(Data supplied begins)
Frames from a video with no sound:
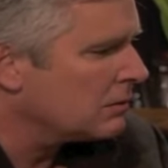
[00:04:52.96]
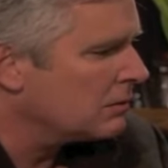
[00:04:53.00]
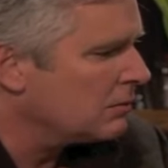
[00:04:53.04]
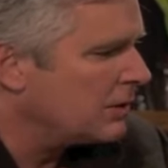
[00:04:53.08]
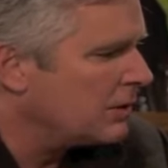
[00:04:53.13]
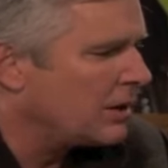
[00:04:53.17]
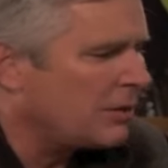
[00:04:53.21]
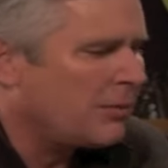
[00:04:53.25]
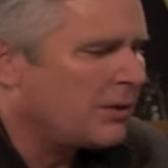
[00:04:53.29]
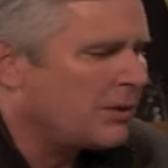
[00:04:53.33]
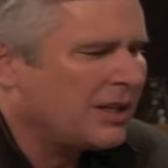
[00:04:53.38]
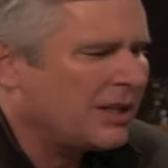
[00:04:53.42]

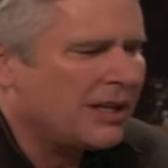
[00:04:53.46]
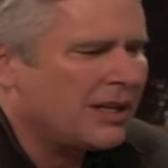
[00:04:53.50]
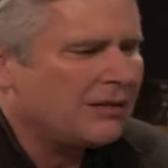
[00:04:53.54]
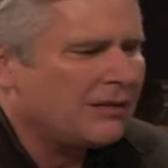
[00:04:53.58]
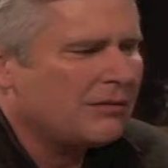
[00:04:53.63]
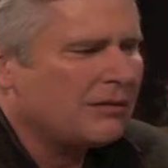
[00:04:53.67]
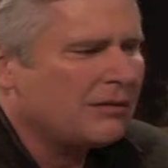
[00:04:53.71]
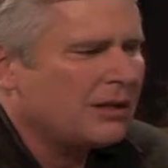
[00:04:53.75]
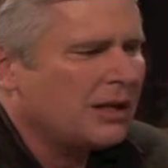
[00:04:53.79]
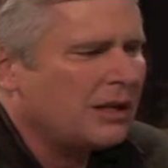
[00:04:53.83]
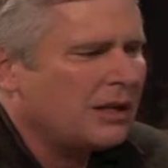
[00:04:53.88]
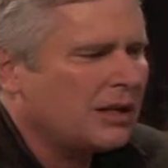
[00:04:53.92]
Man, but then,
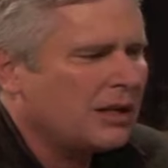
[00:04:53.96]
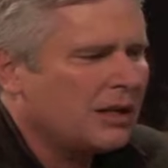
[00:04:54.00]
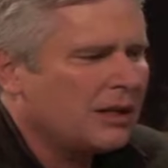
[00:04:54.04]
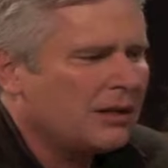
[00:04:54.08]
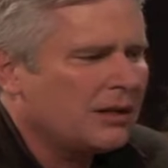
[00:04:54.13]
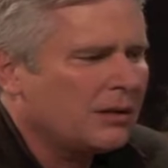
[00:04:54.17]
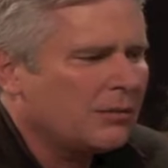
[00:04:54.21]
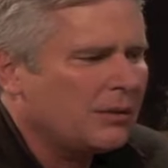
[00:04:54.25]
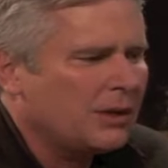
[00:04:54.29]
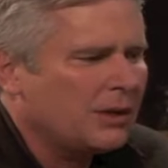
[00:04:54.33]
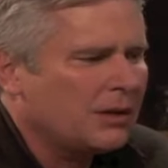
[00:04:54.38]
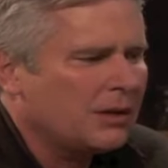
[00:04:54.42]
then again,
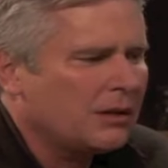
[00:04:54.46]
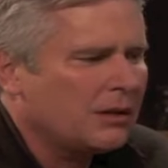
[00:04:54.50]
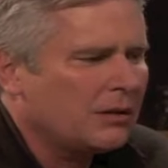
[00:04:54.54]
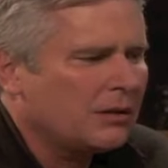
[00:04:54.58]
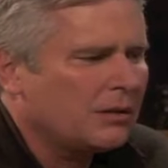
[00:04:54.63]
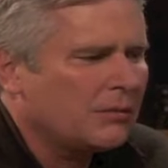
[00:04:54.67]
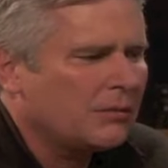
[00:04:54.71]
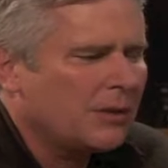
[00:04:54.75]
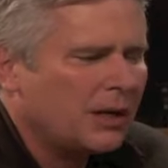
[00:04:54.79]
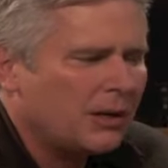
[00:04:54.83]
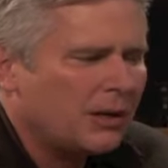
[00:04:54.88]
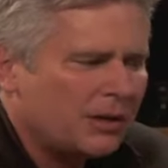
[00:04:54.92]
I mean, you know,
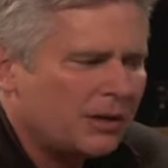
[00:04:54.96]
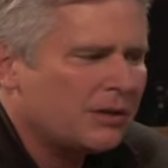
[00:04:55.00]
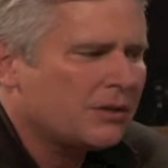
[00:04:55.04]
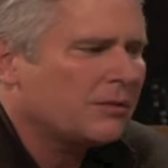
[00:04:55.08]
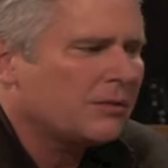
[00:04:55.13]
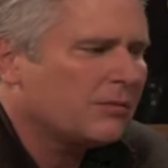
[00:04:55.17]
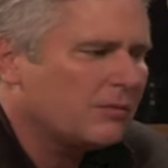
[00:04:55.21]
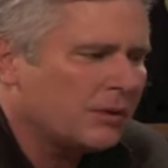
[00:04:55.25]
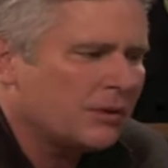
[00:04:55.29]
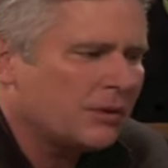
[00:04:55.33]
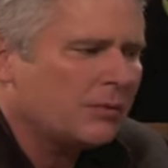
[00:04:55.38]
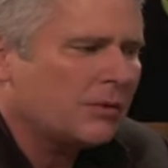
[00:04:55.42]
the marriage
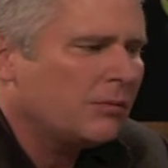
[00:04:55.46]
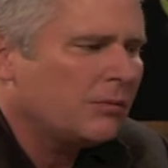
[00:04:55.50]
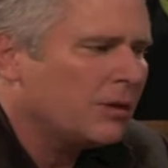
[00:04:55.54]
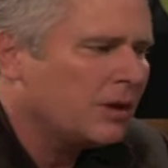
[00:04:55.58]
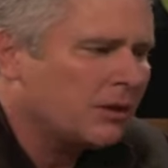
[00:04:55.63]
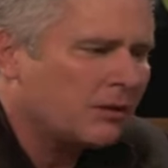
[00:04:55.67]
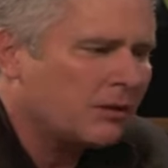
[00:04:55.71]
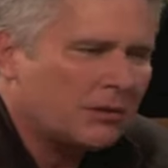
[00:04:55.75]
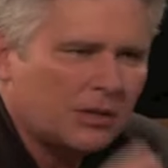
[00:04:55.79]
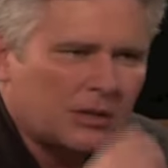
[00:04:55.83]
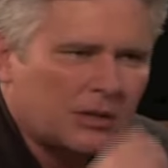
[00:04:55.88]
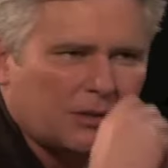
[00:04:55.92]
between me
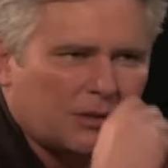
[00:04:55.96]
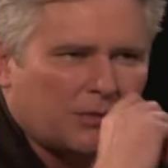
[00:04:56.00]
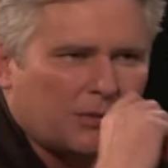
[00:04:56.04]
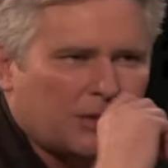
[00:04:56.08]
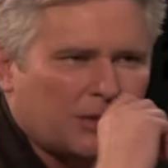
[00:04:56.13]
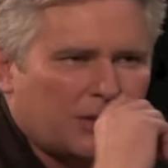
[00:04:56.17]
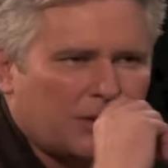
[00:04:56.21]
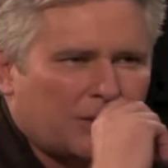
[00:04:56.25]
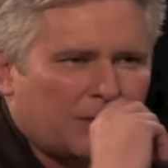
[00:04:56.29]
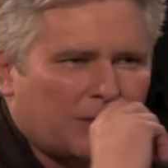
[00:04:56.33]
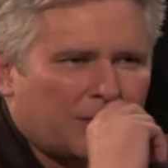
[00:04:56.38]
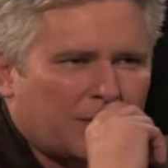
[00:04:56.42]
and Krystal
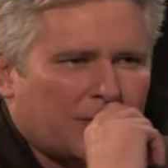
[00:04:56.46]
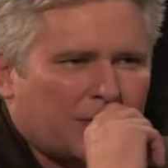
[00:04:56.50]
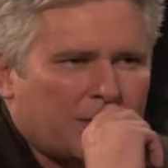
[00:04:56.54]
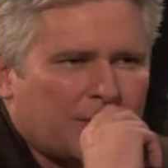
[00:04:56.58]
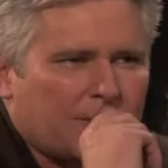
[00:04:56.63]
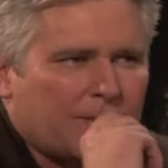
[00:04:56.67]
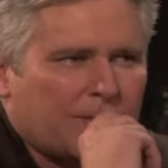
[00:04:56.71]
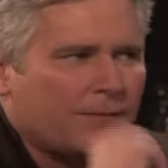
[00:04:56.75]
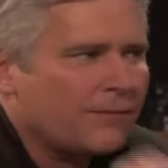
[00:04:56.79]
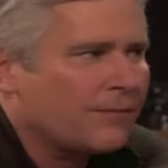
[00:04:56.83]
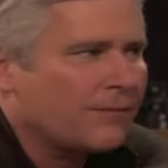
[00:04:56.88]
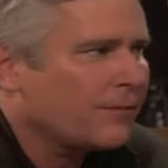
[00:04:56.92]
was,
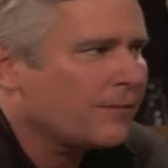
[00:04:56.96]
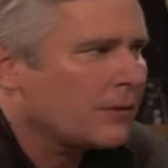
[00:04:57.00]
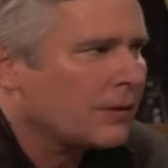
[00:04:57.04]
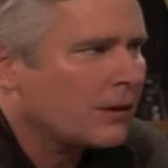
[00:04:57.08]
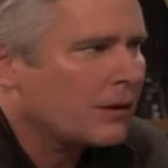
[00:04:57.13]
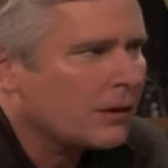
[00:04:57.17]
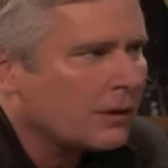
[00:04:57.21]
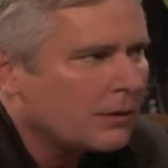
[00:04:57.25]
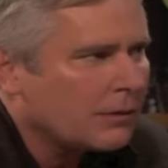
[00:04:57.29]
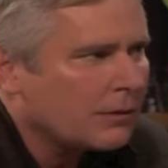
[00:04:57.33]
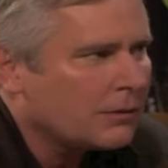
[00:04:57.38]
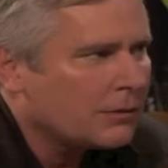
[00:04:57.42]

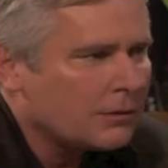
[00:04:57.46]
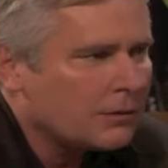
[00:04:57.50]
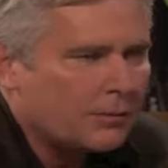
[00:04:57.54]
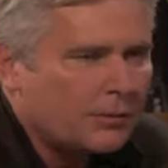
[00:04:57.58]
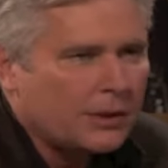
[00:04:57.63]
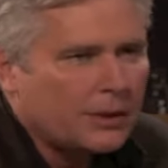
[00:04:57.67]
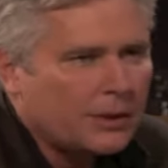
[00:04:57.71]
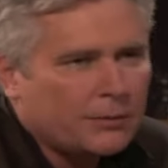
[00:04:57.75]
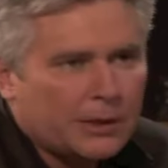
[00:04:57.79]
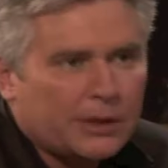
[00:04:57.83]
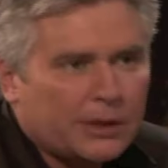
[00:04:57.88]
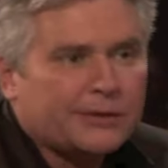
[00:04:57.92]
was
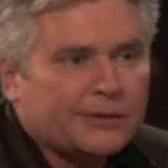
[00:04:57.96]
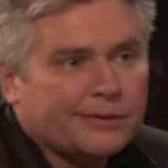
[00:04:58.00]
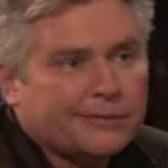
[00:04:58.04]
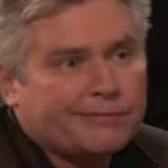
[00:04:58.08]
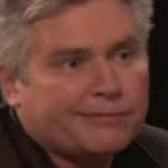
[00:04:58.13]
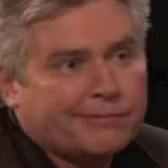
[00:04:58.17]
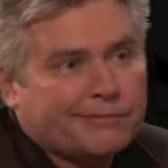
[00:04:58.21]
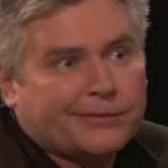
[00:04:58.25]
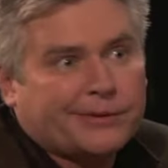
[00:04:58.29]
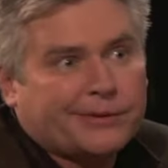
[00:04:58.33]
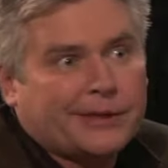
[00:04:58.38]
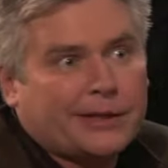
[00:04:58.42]
pretty much
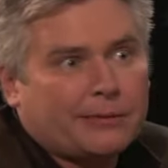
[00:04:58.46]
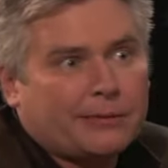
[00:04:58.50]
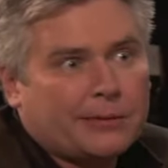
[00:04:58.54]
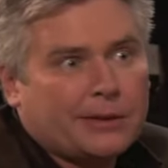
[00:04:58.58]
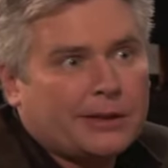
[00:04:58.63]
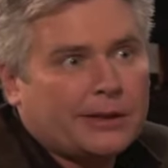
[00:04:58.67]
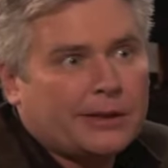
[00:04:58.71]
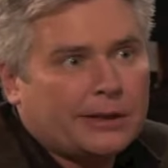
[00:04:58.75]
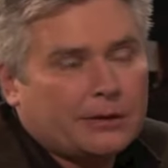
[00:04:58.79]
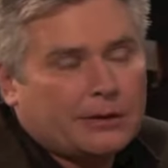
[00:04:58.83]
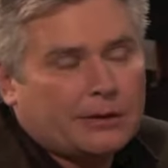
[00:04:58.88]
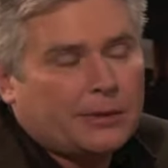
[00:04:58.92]
the same
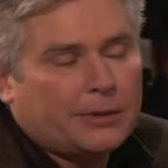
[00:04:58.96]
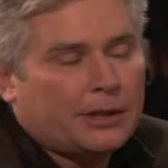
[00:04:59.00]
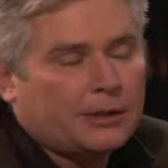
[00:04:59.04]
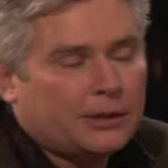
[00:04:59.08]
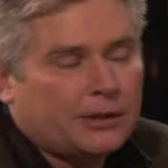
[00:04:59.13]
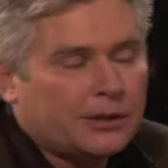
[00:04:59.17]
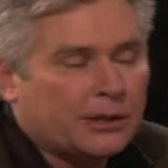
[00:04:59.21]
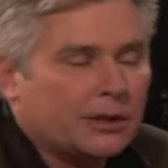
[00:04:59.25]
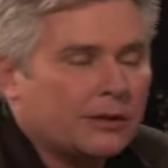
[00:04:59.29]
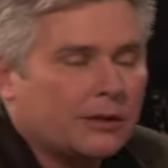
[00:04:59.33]
thing, a marriage of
(Data supplied ends)
#### [Task to complete]
Your reply should consist of the data, transcribed exactly, and should hold no pictures.

#### [Result]
Frames from a video with no sound:
[00:04:52.96]
[00:04:53.00]
[00:04:53.04]
[00:04:53.08]
[00:04:53.13]
[00:04:53.17]
[00:04:53.21]
[00:04:53.25]
[00:04:53.29]
[00:04:53.33]
[00:04:53.38]
[00:04:53.42]

[00:04:53.46]
[00:04:53.50]
[00:04:53.54]
[00:04:53.58]
[00:04:53.63]
[00:04:53.67]
[00:04:53.71]
[00:04:53.75]
[00:04:53.79]
[00:04:53.83]
[00:04:53.88]
[00:04:53.92]
Man, but then,
[00:04:53.96]
[00:04:54.00]
[00:04:54.04]
[00:04:54.08]
[00:04:54.13]
[00:04:54.17]
[00:04:54.21]
[00:04:54.25]
[00:04:54.29]
[00:04:54.33]
[00:04:54.38]
[00:04:54.42]
then again,
[00:04:54.46]
[00:04:54.50]
[00:04:54.54]
[00:04:54.58]
[00:04:54.63]
[00:04:54.67]
[00:04:54.71]
[00:04:54.75]
[00:04:54.79]
[00:04:54.83]
[00:04:54.88]
[00:04:54.92]
I mean, you know,
[00:04:54.96]
[00:04:55.00]
[00:04:55.04]
[00:04:55.08]
[00:04:55.13]
[00:04:55.17]
[00:04:55.21]
[00:04:55.25]
[00:04:55.29]
[00:04:55.33]
[00:04:55.38]
[00:04:55.42]
the marriage
[00:04:55.46]
[00:04:55.50]
[00:04:55.54]
[00:04:55.58]
[00:04:55.63]
[00:04:55.67]
[00:04:55.71]
[00:04:55.75]
[00:04:55.79]
[00:04:55.83]
[00:04:55.88]
[00:04:55.92]
between me
[00:04:55.96]
[00:04:56.00]
[00:04:56.04]
[00:04:56.08]
[00:04:56.13]
[00:04:56.17]
[00:04:56.21]
[00:04:56.25]
[00:04:56.29]
[00:04:56.33]
[00:04:56.38]
[00:04:56.42]
and Krystal
[00:04:56.46]
[00:04:56.50]
[00:04:56.54]
[00:04:56.58]
[00:04:56.63]
[00:04:56.67]
[00:04:56.71]
[00:04:56.75]
[00:04:56.79]
[00:04:56.83]
[00:04:56.88]
[00:04:56.92]
was,
[00:04:56.96]
[00:04:57.00]
[00:04:57.04]
[00:04:57.08]
[00:04:57.13]
[00:04:57.17]
[00:04:57.21]
[00:04:57.25]
[00:04:57.29]
[00:04:57.33]
[00:04:57.38]
[00:04:57.42]

[00:04:57.46]
[00:04:57.50]
[00:04:57.54]
[00:04:57.58]
[00:04:57.63]
[00:04:57.67]
[00:04:57.71]
[00:04:57.75]
[00:04:57.79]
[00:04:57.83]
[00:04:57.88]
[00:04:57.92]
was
[00:04:57.96]
[00:04:58.00]
[00:04:58.04]
[00:04:58.08]
[00:04:58.13]
[00:04:58.17]
[00:04:58.21]
[00:04:58.25]
[00:04:58.29]
[00:04:58.33]
[00:04:58.38]
[00:04:58.42]
pretty much
[00:04:58.46]
[00:04:58.50]
[00:04:58.54]
[00:04:58.58]
[00:04:58.63]
[00:04:58.67]
[00:04:58.71]
[00:04:58.75]
[00:04:58.79]
[00:04:58.83]
[00:04:58.88]
[00:04:58.92]
the same
[00:04:58.96]
[00:04:59.00]
[00:04:59.04]
[00:04:59.08]
[00:04:59.13]
[00:04:59.17]
[00:04:59.21]
[00:04:59.25]
[00:04:59.29]
[00:04:59.33]
thing, a marriage of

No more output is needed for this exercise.